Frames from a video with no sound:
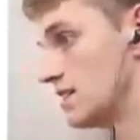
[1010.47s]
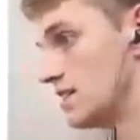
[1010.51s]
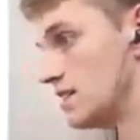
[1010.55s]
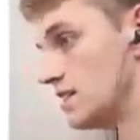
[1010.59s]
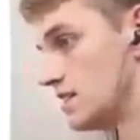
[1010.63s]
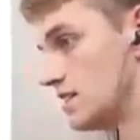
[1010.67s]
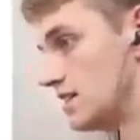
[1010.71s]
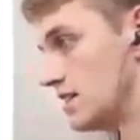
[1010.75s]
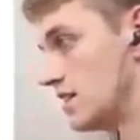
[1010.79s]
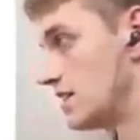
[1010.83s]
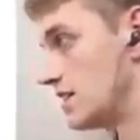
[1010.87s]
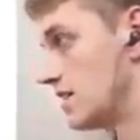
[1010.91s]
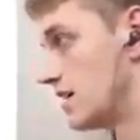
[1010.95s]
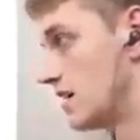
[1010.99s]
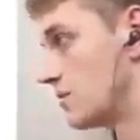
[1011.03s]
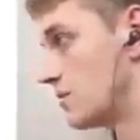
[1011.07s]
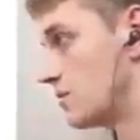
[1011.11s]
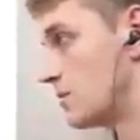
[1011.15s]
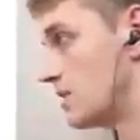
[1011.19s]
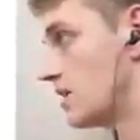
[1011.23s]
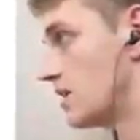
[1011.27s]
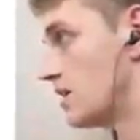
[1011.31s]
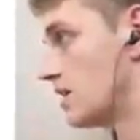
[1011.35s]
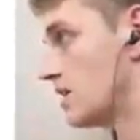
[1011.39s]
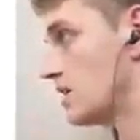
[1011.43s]

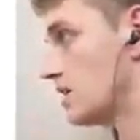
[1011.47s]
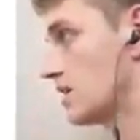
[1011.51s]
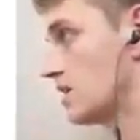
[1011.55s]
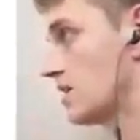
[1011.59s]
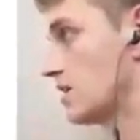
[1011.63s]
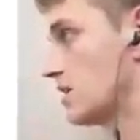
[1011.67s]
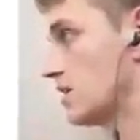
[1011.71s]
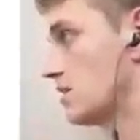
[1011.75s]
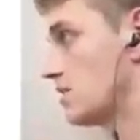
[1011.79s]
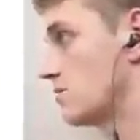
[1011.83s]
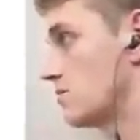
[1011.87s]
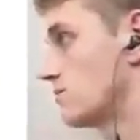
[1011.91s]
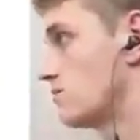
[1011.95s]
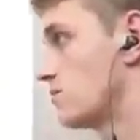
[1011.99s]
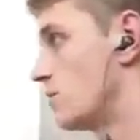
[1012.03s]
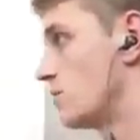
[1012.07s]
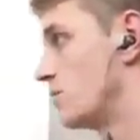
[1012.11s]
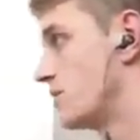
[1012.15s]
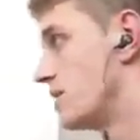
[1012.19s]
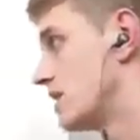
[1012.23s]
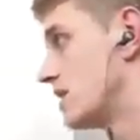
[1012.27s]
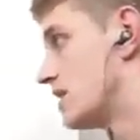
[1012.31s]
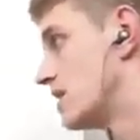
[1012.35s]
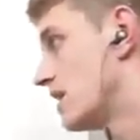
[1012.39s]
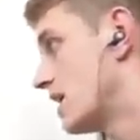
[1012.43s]
Damn. 1
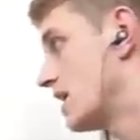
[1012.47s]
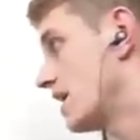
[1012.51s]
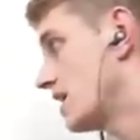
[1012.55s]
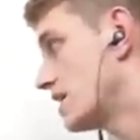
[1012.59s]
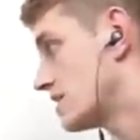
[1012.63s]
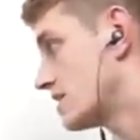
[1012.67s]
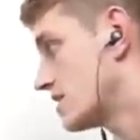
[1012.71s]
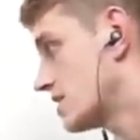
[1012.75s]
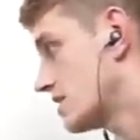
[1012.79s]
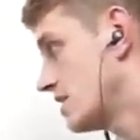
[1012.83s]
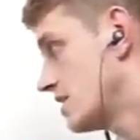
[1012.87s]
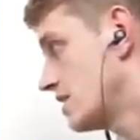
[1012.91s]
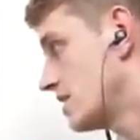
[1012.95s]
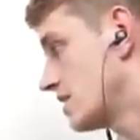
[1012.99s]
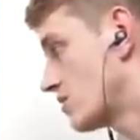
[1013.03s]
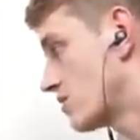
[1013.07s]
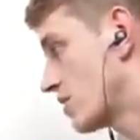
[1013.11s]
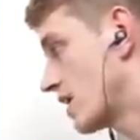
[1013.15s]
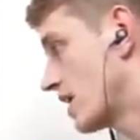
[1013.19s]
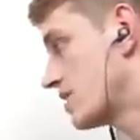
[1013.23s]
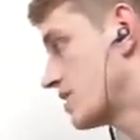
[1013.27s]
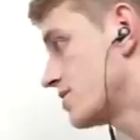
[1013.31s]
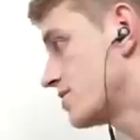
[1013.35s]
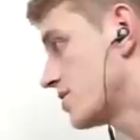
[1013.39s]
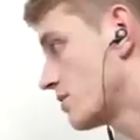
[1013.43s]
minute and 18, they're
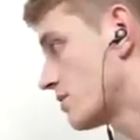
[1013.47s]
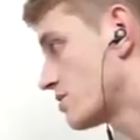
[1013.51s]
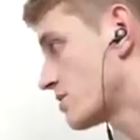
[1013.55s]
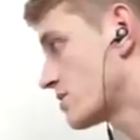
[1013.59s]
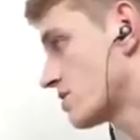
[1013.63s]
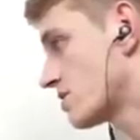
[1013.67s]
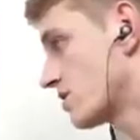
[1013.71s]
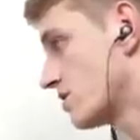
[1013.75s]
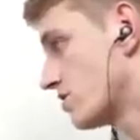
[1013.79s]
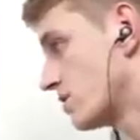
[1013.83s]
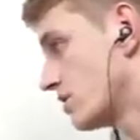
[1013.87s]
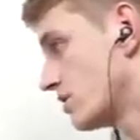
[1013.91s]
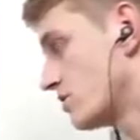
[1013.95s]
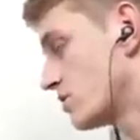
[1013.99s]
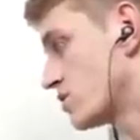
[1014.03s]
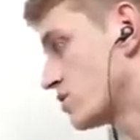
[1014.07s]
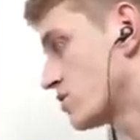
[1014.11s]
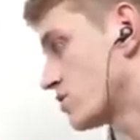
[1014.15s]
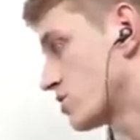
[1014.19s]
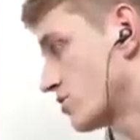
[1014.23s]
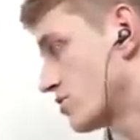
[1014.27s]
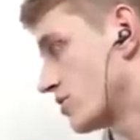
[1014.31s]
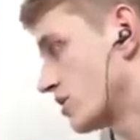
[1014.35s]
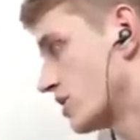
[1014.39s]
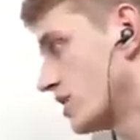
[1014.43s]
catching up slowly but
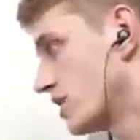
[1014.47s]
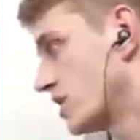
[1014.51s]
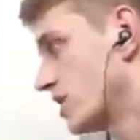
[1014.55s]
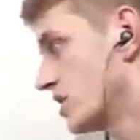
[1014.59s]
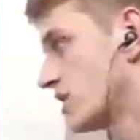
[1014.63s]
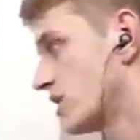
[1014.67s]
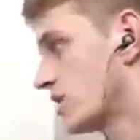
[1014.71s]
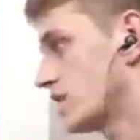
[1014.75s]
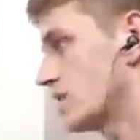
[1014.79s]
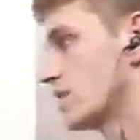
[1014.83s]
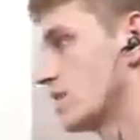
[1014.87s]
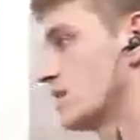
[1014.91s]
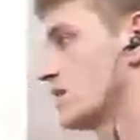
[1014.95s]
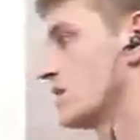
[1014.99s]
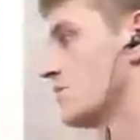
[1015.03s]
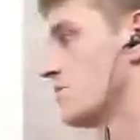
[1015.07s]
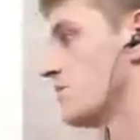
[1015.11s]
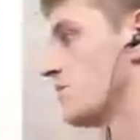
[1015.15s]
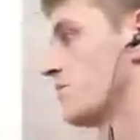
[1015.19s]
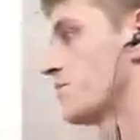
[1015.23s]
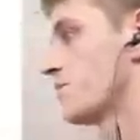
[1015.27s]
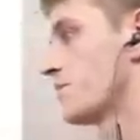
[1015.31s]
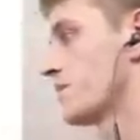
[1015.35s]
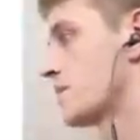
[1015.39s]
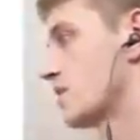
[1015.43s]
surely.
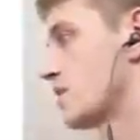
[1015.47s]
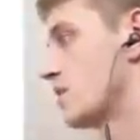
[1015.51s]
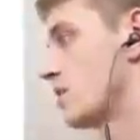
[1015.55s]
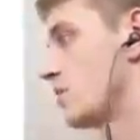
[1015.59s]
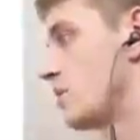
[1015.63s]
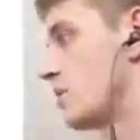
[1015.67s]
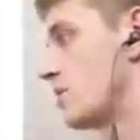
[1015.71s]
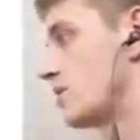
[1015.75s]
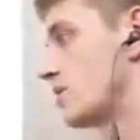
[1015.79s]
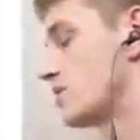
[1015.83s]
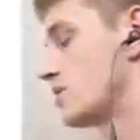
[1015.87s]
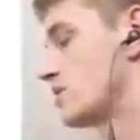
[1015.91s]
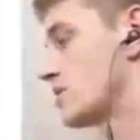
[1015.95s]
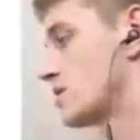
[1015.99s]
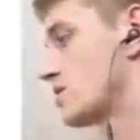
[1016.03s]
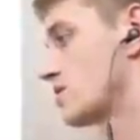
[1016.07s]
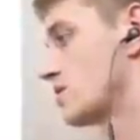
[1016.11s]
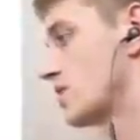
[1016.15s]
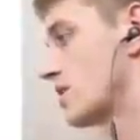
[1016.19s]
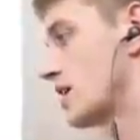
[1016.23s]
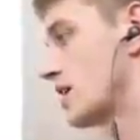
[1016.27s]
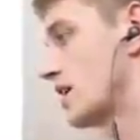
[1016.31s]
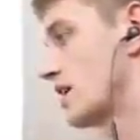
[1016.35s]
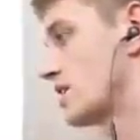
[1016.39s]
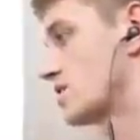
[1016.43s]
Or maybe they're just
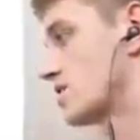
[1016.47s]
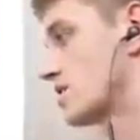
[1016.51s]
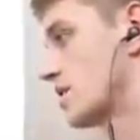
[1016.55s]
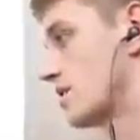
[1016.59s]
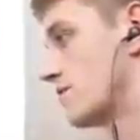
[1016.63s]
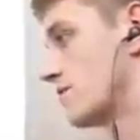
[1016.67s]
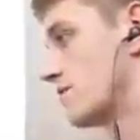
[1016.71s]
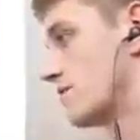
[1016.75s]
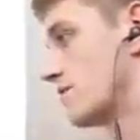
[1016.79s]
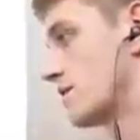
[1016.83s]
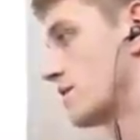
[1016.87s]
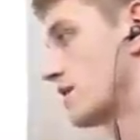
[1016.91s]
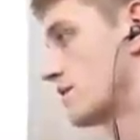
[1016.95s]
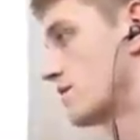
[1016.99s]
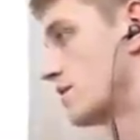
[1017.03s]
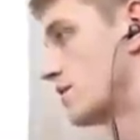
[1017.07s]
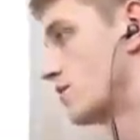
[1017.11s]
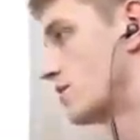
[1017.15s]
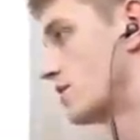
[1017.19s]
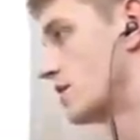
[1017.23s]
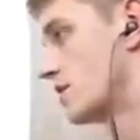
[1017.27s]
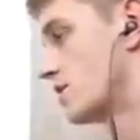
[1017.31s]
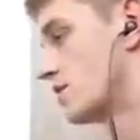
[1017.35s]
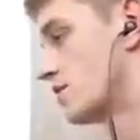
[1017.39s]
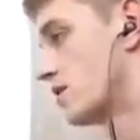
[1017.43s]
trying to catch
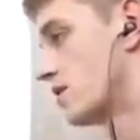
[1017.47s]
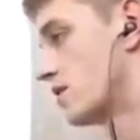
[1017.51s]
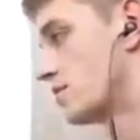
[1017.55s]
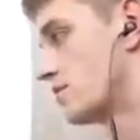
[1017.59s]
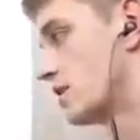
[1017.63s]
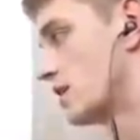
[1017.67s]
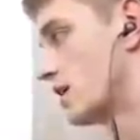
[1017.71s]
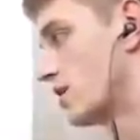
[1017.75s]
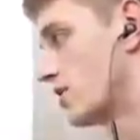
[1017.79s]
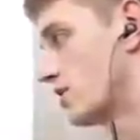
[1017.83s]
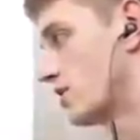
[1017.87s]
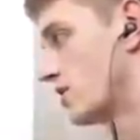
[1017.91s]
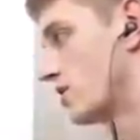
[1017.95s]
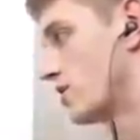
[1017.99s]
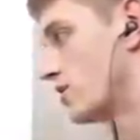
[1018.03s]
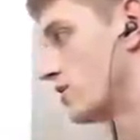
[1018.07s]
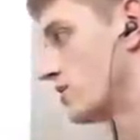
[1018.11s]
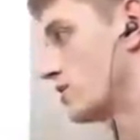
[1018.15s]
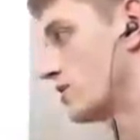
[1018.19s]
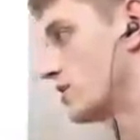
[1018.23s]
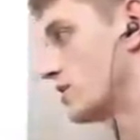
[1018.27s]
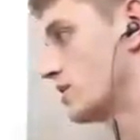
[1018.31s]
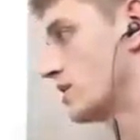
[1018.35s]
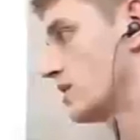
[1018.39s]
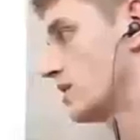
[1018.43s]
Gaviria up, I don't know.
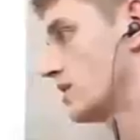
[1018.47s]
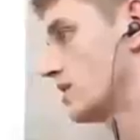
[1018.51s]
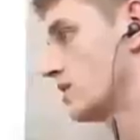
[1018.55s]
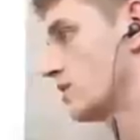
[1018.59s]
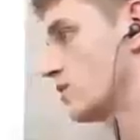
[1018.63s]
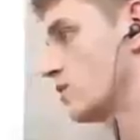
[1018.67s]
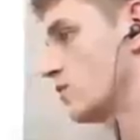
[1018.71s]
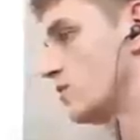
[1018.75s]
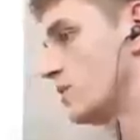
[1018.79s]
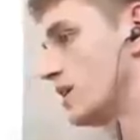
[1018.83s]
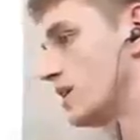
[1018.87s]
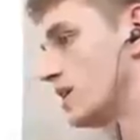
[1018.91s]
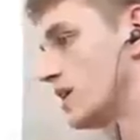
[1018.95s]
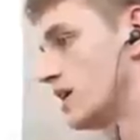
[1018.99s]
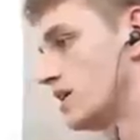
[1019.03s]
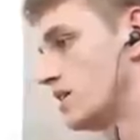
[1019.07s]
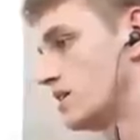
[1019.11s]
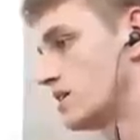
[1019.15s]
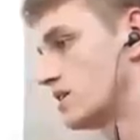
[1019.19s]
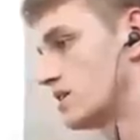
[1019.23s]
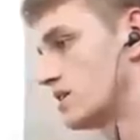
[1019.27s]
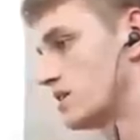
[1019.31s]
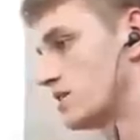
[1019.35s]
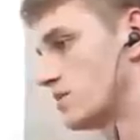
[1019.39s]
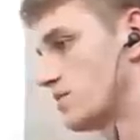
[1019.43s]
Could be the
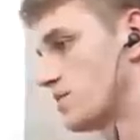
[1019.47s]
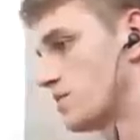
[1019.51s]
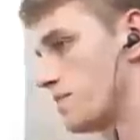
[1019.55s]
case.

##########

I'd like the material repeated word for word, without the pictures it holds.

REPLY:
Frames from a video with no sound:
[1010.47s]
[1010.51s]
[1010.55s]
[1010.59s]
[1010.63s]
[1010.67s]
[1010.71s]
[1010.75s]
[1010.79s]
[1010.83s]
[1010.87s]
[1010.91s]
[1010.95s]
[1010.99s]
[1011.03s]
[1011.07s]
[1011.11s]
[1011.15s]
[1011.19s]
[1011.23s]
[1011.27s]
[1011.31s]
[1011.35s]
[1011.39s]
[1011.43s]

[1011.47s]
[1011.51s]
[1011.55s]
[1011.59s]
[1011.63s]
[1011.67s]
[1011.71s]
[1011.75s]
[1011.79s]
[1011.83s]
[1011.87s]
[1011.91s]
[1011.95s]
[1011.99s]
[1012.03s]
[1012.07s]
[1012.11s]
[1012.15s]
[1012.19s]
[1012.23s]
[1012.27s]
[1012.31s]
[1012.35s]
[1012.39s]
[1012.43s]
Damn. 1
[1012.47s]
[1012.51s]
[1012.55s]
[1012.59s]
[1012.63s]
[1012.67s]
[1012.71s]
[1012.75s]
[1012.79s]
[1012.83s]
[1012.87s]
[1012.91s]
[1012.95s]
[1012.99s]
[1013.03s]
[1013.07s]
[1013.11s]
[1013.15s]
[1013.19s]
[1013.23s]
[1013.27s]
[1013.31s]
[1013.35s]
[1013.39s]
[1013.43s]
minute and 18, they're
[1013.47s]
[1013.51s]
[1013.55s]
[1013.59s]
[1013.63s]
[1013.67s]
[1013.71s]
[1013.75s]
[1013.79s]
[1013.83s]
[1013.87s]
[1013.91s]
[1013.95s]
[1013.99s]
[1014.03s]
[1014.07s]
[1014.11s]
[1014.15s]
[1014.19s]
[1014.23s]
[1014.27s]
[1014.31s]
[1014.35s]
[1014.39s]
[1014.43s]
catching up slowly but
[1014.47s]
[1014.51s]
[1014.55s]
[1014.59s]
[1014.63s]
[1014.67s]
[1014.71s]
[1014.75s]
[1014.79s]
[1014.83s]
[1014.87s]
[1014.91s]
[1014.95s]
[1014.99s]
[1015.03s]
[1015.07s]
[1015.11s]
[1015.15s]
[1015.19s]
[1015.23s]
[1015.27s]
[1015.31s]
[1015.35s]
[1015.39s]
[1015.43s]
surely.
[1015.47s]
[1015.51s]
[1015.55s]
[1015.59s]
[1015.63s]
[1015.67s]
[1015.71s]
[1015.75s]
[1015.79s]
[1015.83s]
[1015.87s]
[1015.91s]
[1015.95s]
[1015.99s]
[1016.03s]
[1016.07s]
[1016.11s]
[1016.15s]
[1016.19s]
[1016.23s]
[1016.27s]
[1016.31s]
[1016.35s]
[1016.39s]
[1016.43s]
Or maybe they're just
[1016.47s]
[1016.51s]
[1016.55s]
[1016.59s]
[1016.63s]
[1016.67s]
[1016.71s]
[1016.75s]
[1016.79s]
[1016.83s]
[1016.87s]
[1016.91s]
[1016.95s]
[1016.99s]
[1017.03s]
[1017.07s]
[1017.11s]
[1017.15s]
[1017.19s]
[1017.23s]
[1017.27s]
[1017.31s]
[1017.35s]
[1017.39s]
[1017.43s]
trying to catch
[1017.47s]
[1017.51s]
[1017.55s]
[1017.59s]
[1017.63s]
[1017.67s]
[1017.71s]
[1017.75s]
[1017.79s]
[1017.83s]
[1017.87s]
[1017.91s]
[1017.95s]
[1017.99s]
[1018.03s]
[1018.07s]
[1018.11s]
[1018.15s]
[1018.19s]
[1018.23s]
[1018.27s]
[1018.31s]
[1018.35s]
[1018.39s]
[1018.43s]
Gaviria up, I don't know.
[1018.47s]
[1018.51s]
[1018.55s]
[1018.59s]
[1018.63s]
[1018.67s]
[1018.71s]
[1018.75s]
[1018.79s]
[1018.83s]
[1018.87s]
[1018.91s]
[1018.95s]
[1018.99s]
[1019.03s]
[1019.07s]
[1019.11s]
[1019.15s]
[1019.19s]
[1019.23s]
[1019.27s]
[1019.31s]
[1019.35s]
[1019.39s]
[1019.43s]
Could be the
[1019.47s]
[1019.51s]
[1019.55s]
case.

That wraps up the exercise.